[What you need to do]
All the entries need to be duplicated exactly, with the pictures omitted.

BEGIN Material for this exercise

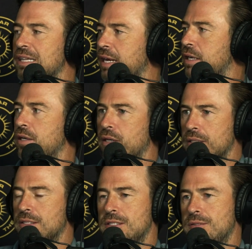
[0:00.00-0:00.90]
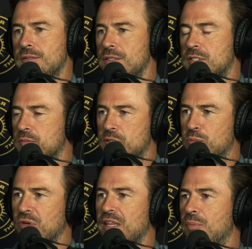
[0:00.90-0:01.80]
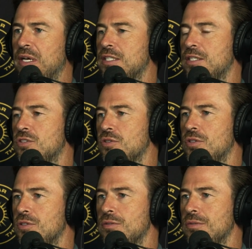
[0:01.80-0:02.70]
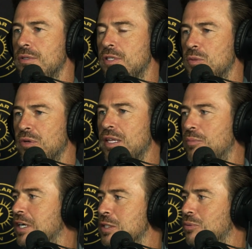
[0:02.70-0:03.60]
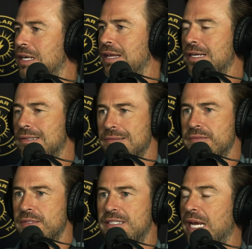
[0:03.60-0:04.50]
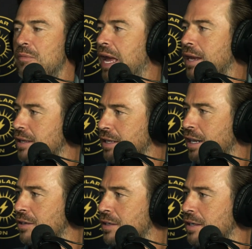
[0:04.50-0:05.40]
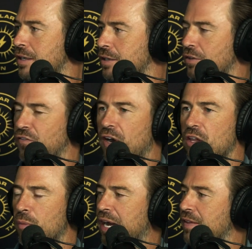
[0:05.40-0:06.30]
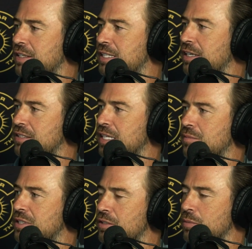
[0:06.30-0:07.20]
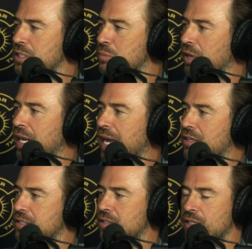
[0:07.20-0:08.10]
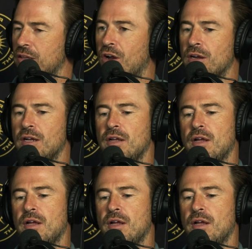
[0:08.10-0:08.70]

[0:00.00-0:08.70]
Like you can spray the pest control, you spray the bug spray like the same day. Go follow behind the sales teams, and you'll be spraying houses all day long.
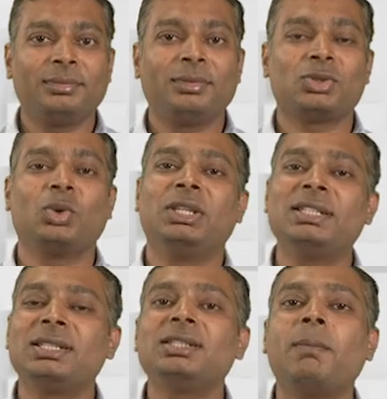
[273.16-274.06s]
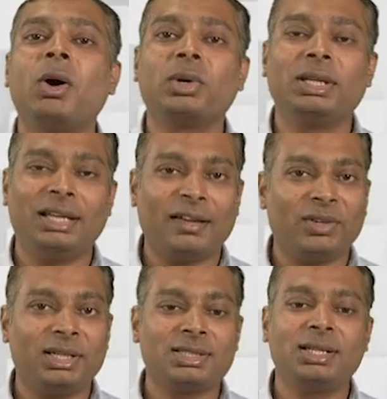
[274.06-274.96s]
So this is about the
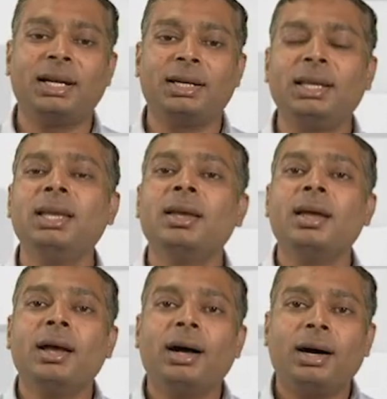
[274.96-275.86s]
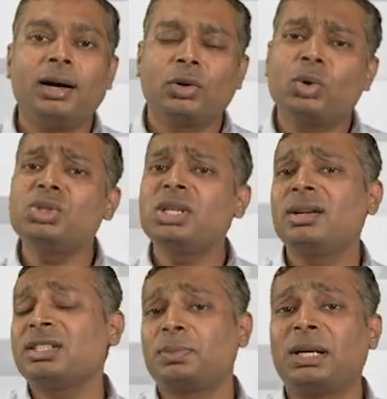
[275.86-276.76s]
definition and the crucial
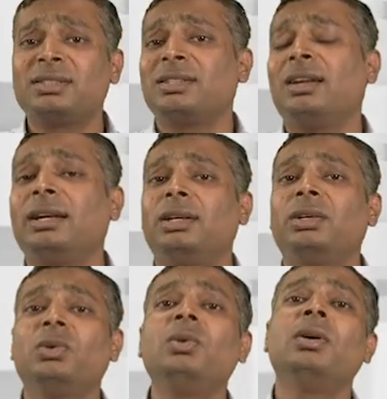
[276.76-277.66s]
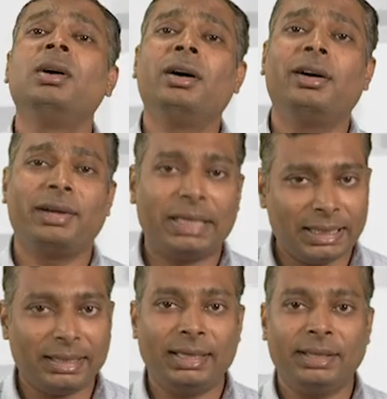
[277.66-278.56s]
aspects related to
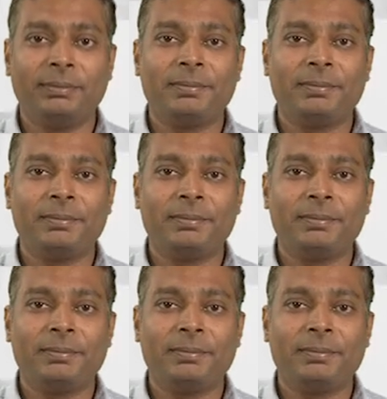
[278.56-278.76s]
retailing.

END Material for this exercise

[Exercise response]
[0:00.00-0:00.90]
[0:00.90-0:01.80]
[0:01.80-0:02.70]
[0:02.70-0:03.60]
[0:03.60-0:04.50]
[0:04.50-0:05.40]
[0:05.40-0:06.30]
[0:06.30-0:07.20]
[0:07.20-0:08.10]
[0:08.10-0:08.70]

[0:00.00-0:08.70]
Like you can spray the pest control, you spray the bug spray like the same day. Go follow behind the sales teams, and you'll be spraying houses all day long.
[273.16-274.06s]
[274.06-274.96s]
So this is about the
[274.96-275.86s]
[275.86-276.76s]
definition and the crucial
[276.76-277.66s]
[277.66-278.56s]
aspects related to
[278.56-278.76s]
retailing.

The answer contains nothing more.